I gave up! How could I do that with su or sudo permission? Anyways, FreeBSD group has been very welcoming and helpful. I will check back after some time. Maybe, things for desktop will improve then.


----------



## jbo (Aug 24, 2022)

manmath said:


> I gave up!


Giving up is just a path to certain failure & defeat - don't do that 

There are some other solutions you can resort to if for whatever reason your WiFi hardware truly doesn't work on your FreeBSD machine. A fairly common one is to run a very slim Linux based OS in a bhyve VM (FreeBSD's native hypervisor). Then pass the WiFi card to that VM and use the existing Linux driver(s).
There is a port which does just that pretty much out-of-the-box: net/wifibox.

As already mentioned, running -CURRENT is not really recommended unless you know exactly what you're doing.
A lot of us are running -STABLE on their desktop machines. I made very good experiences with that so far. That gives you the "latest stuff" while still providing you with a reasonably stable system (I didn't run into any issues so far).


----------



## SirDice (Aug 24, 2022)

manmath said:


> How could I do that with su or sudo permission?

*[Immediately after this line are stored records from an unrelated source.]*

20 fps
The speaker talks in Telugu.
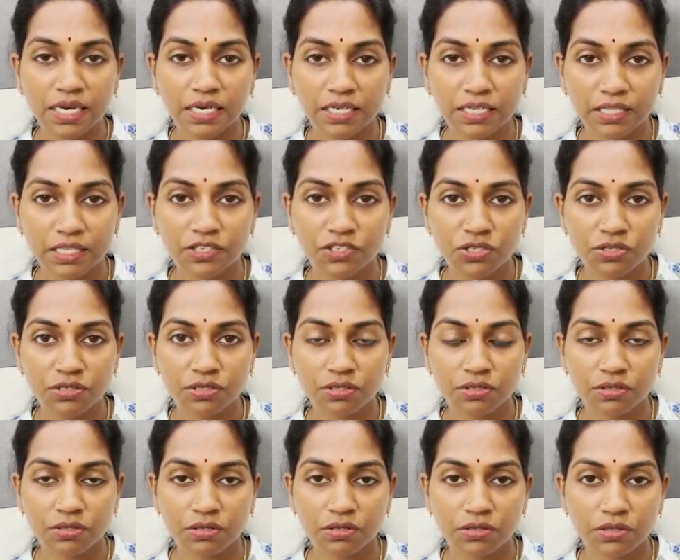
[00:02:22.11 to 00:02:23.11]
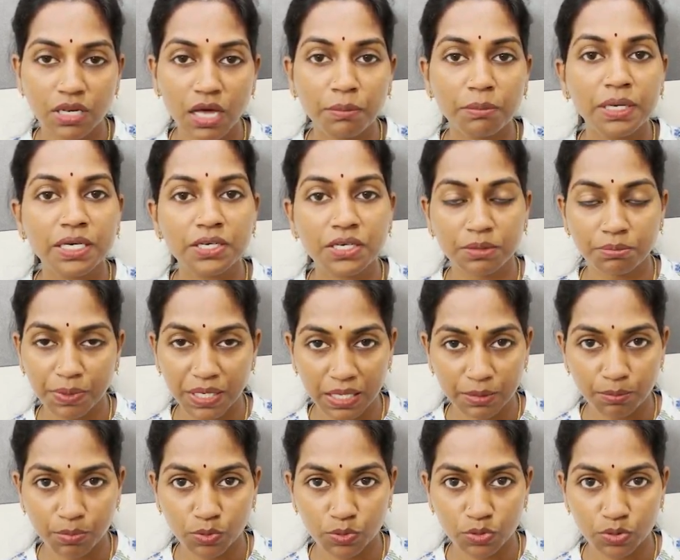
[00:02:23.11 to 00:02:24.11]
అనేది డబుల్ ట్రిపుల్
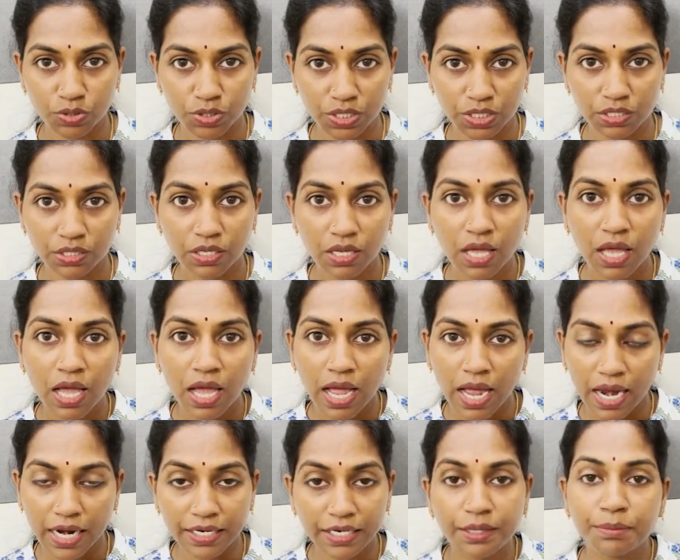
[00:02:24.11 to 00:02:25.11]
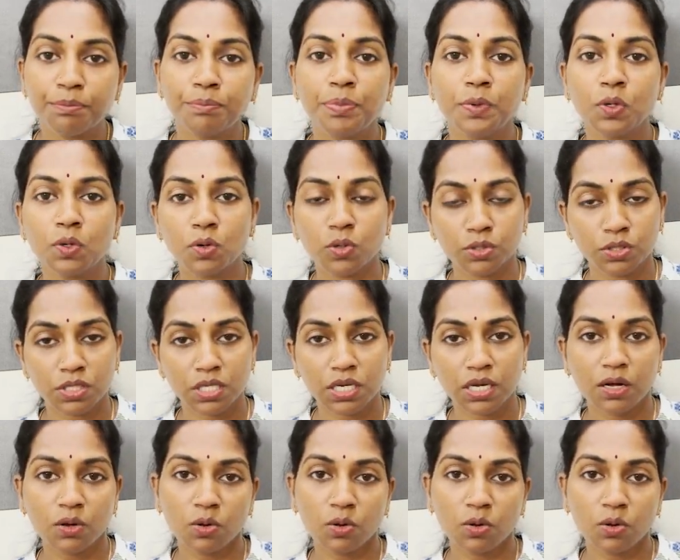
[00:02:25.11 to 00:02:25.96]
అయిపోతుంది అండ్ ఇప్పుడు కొత్తగాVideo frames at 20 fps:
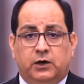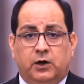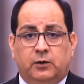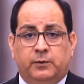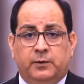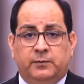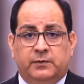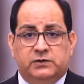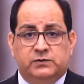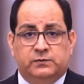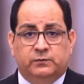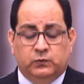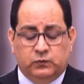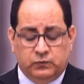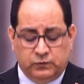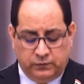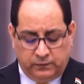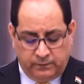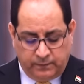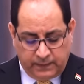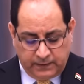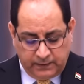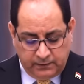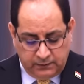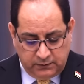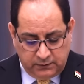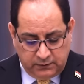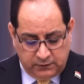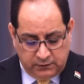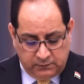وبمجموع
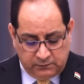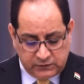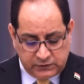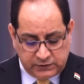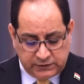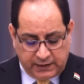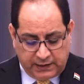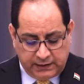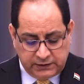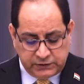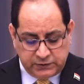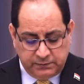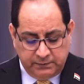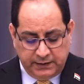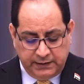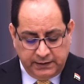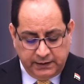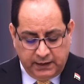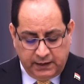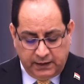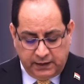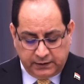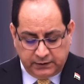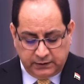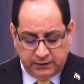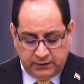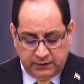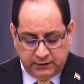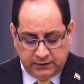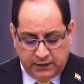15 مليار
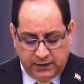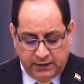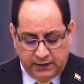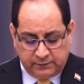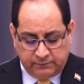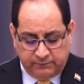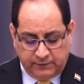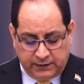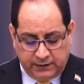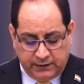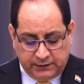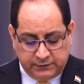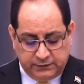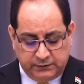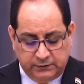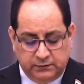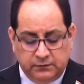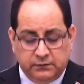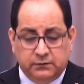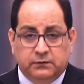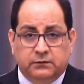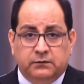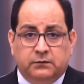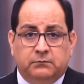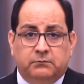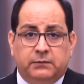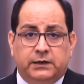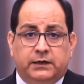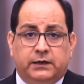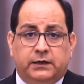دينار فقط
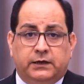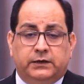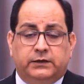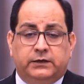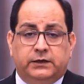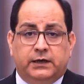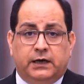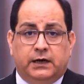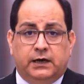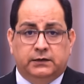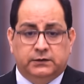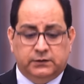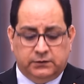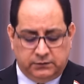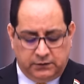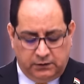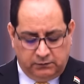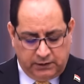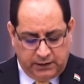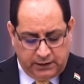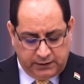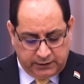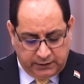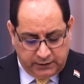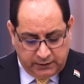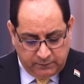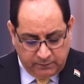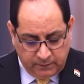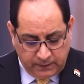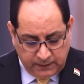من احتياط
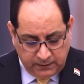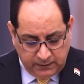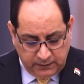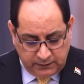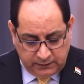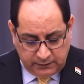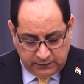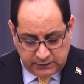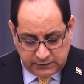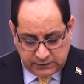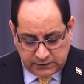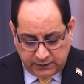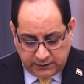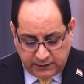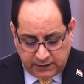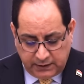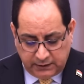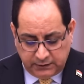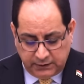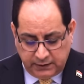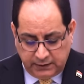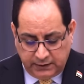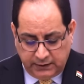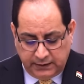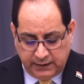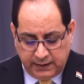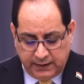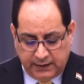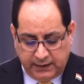الطوارئ استنادا الى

You login as root, then `pw groupmod wheel -m <user>`. Now your user is a member of the `wheel` group and can use su(1). Second step (still logged in as root), run visudo(8) and modify the sudoers file.

I normally do this during the installation. You are asked if you want to create a new user account. That will ask you if the user needs to be added to any additional groups, enter `wheel` here.


----------



## drhowarddrfine (Aug 24, 2022)

manmath said:


> Maybe, things for desktop will improve then.


`su` and `sudo` have nothing to do with the desktop.


----------



## manmath (Aug 25, 2022)

I reinstalled FreeBSD stable. Everything worked except for that Mediatek WiFi card. Well, I will check back later. Members please update me if you can regarding support of this wifi card. Thanks all.


----------



## T-Daemon (Aug 25, 2022)

manmath said:


> ugen1.4: <MediaTek 802.11 n WLAN> at usbus1, cfg=0 md=HOST spd=HIGH (480Mbps) pwr=ON (160mA)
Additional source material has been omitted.